Productivity parameter

The productivity of white-tailed sea eagle in the coastal zone of different parts of the Baltic Sea is an indicator describing not only the effects from biomagnification of contaminants, but also persecution, disturbance of nest sites, food availability and availability of suitable nesting sites. Thus, it describes in reproductive terms the condition of the population and indirectly indicates the potential for increased abundance and distribution. This indicator combines the breeding success and brood size into a single indicator and assesses the reproductive output of the population.
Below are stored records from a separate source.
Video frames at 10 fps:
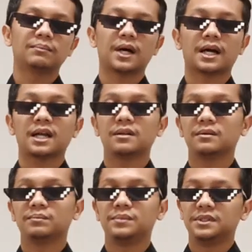
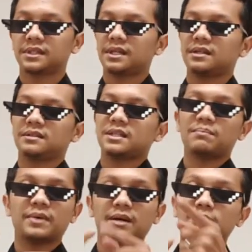bahkan bisa
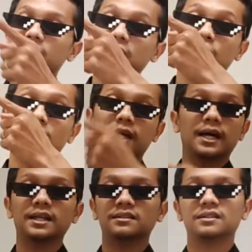sampai bentuk
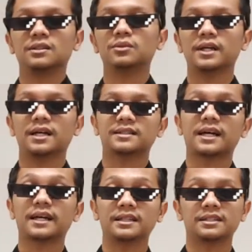garis gitu ya
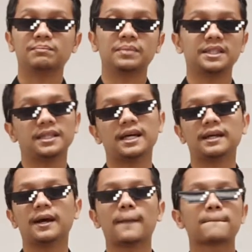saking sempitnya
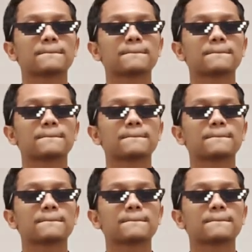ya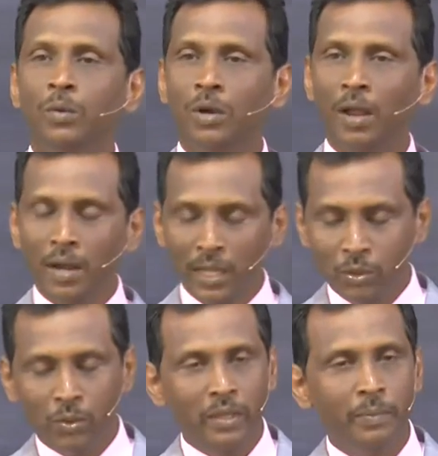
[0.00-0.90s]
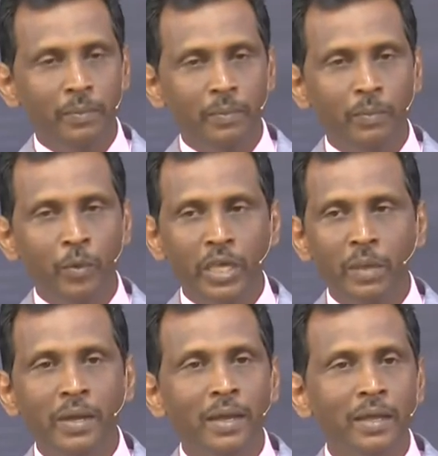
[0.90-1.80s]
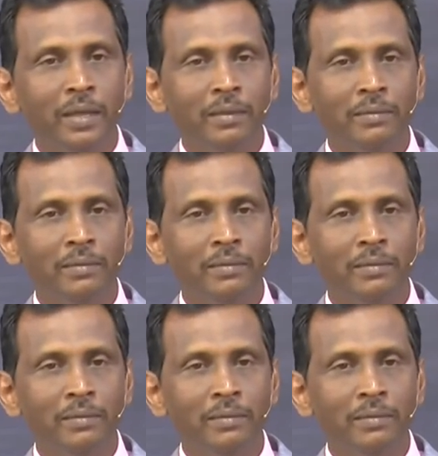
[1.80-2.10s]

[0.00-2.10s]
ஒரு நாணயத்துடைய முக்கியமே என்னங்கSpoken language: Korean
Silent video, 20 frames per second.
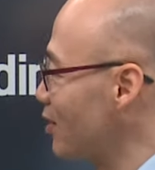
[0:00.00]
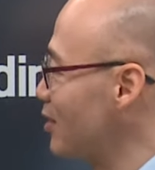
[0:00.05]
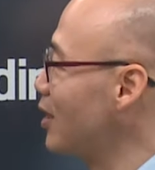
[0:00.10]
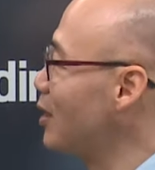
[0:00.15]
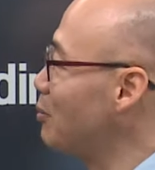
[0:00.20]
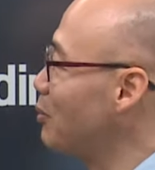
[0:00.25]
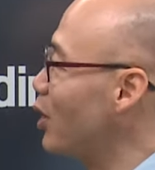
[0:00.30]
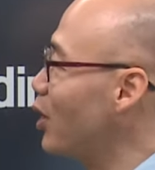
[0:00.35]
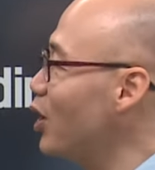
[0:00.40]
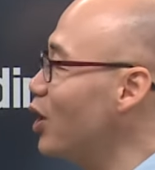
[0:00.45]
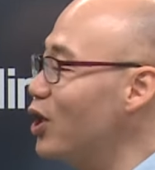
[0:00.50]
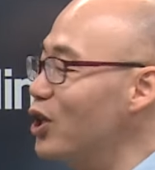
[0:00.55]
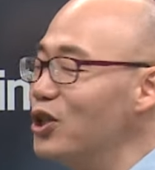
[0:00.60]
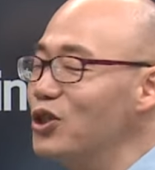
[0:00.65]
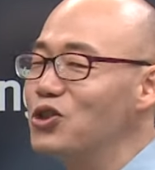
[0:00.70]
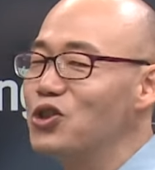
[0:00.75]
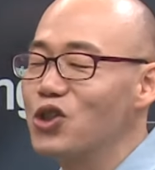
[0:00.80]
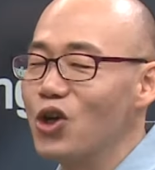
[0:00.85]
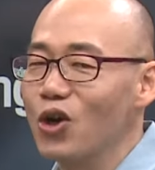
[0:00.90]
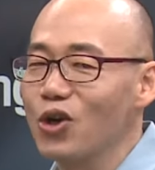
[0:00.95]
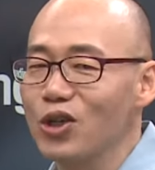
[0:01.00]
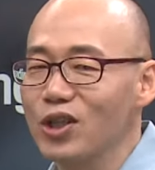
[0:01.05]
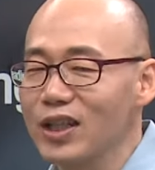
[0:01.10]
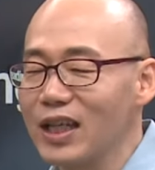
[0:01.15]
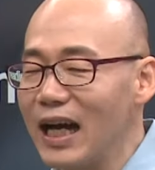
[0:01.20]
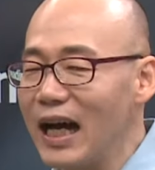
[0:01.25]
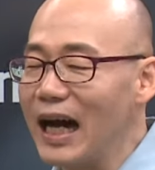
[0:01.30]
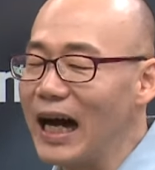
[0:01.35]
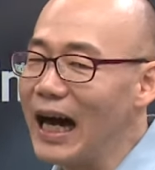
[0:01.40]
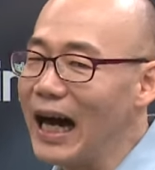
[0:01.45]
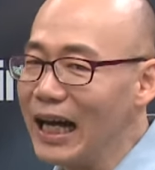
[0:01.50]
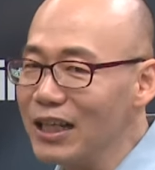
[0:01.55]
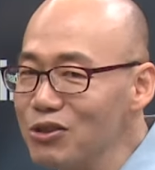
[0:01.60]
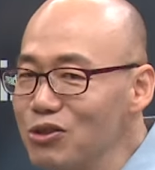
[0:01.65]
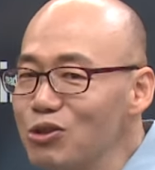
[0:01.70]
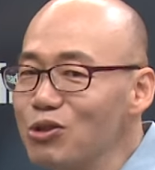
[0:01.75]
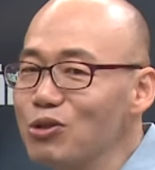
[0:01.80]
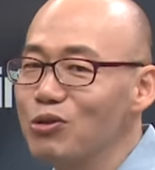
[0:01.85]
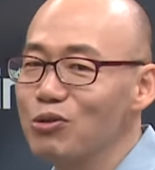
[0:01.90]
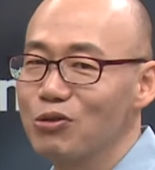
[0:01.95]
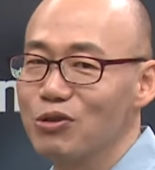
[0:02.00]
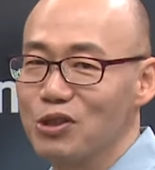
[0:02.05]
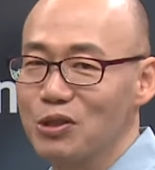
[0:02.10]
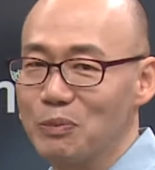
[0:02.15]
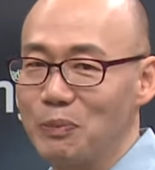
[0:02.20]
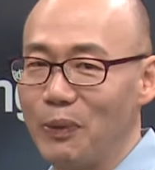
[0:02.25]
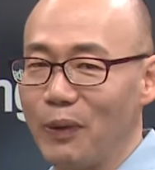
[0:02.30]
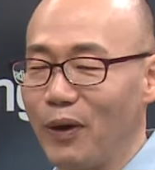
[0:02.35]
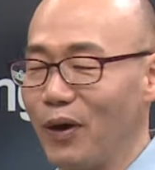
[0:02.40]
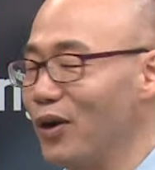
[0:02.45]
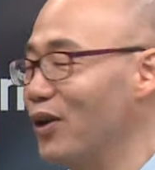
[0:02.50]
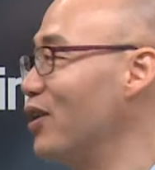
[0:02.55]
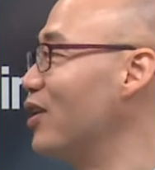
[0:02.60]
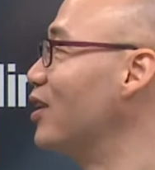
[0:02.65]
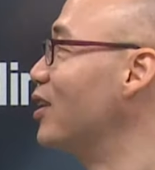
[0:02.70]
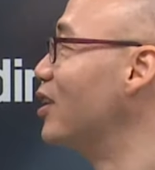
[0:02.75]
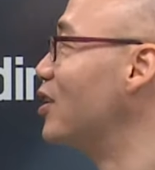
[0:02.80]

선생님, 저는 안 줄이고 싶어요.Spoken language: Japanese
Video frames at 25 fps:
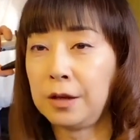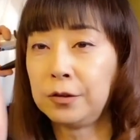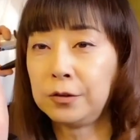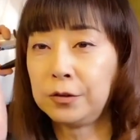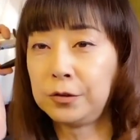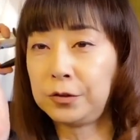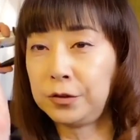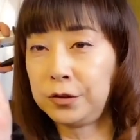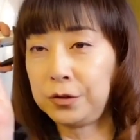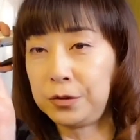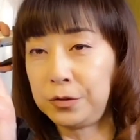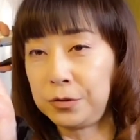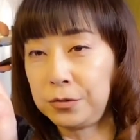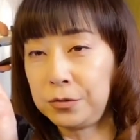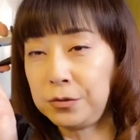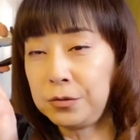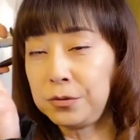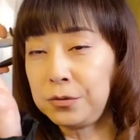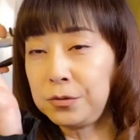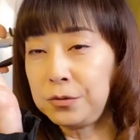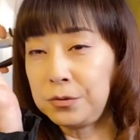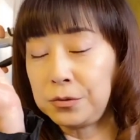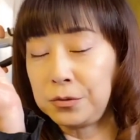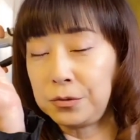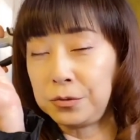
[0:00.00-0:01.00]

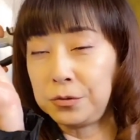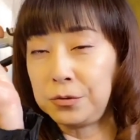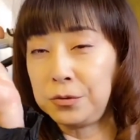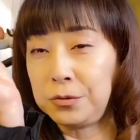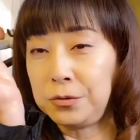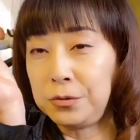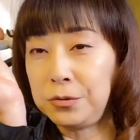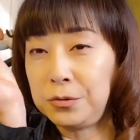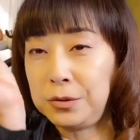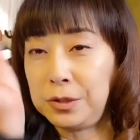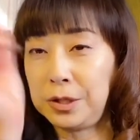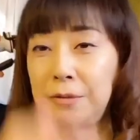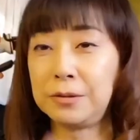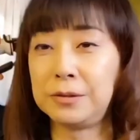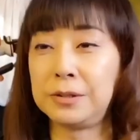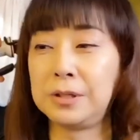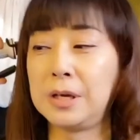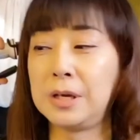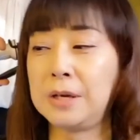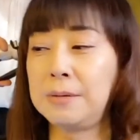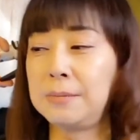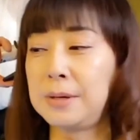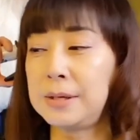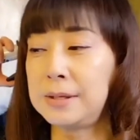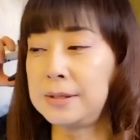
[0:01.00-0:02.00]
グーでござ
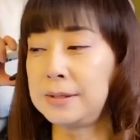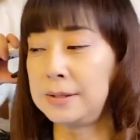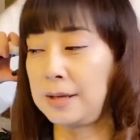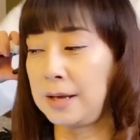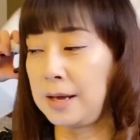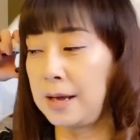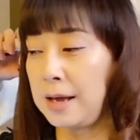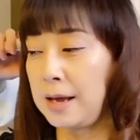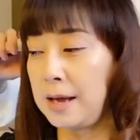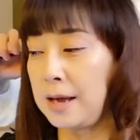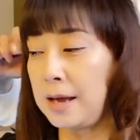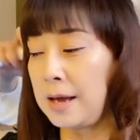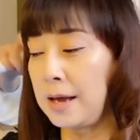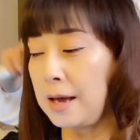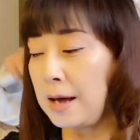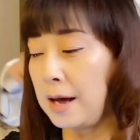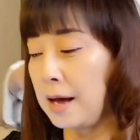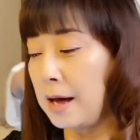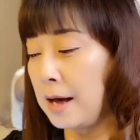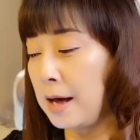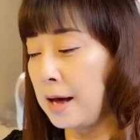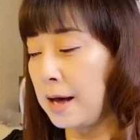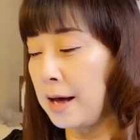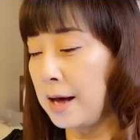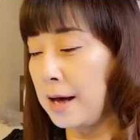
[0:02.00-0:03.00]
いますね
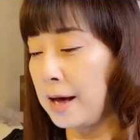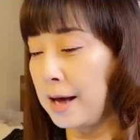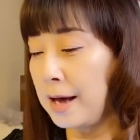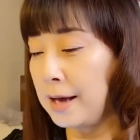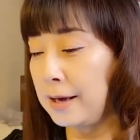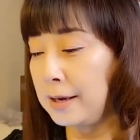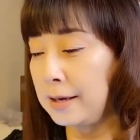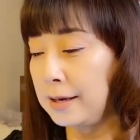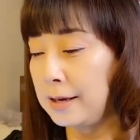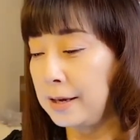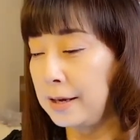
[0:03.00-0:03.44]
はい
It is a useful indicator in studies on relationships between reproduction and human pressures and also a vital parameter in assessments of the state of populations from management perspectives.

 

Brood size and breeding success as supporting parameters

Brood size is a precise parameter following the number of nestlings produced per nest containing young. This is a good indicator for impacts of hazardous substances because as top predators, white-tailed sea eagles accumulate persistent toxins which in turn can cause egg mortality. Breeding success (per cent pairs in the population that produce young) is another indicator for egg mortality, including effects from contaminants and also other anthropogenic disturbance as well as natural factors such as weather, and density dependent breeding failures.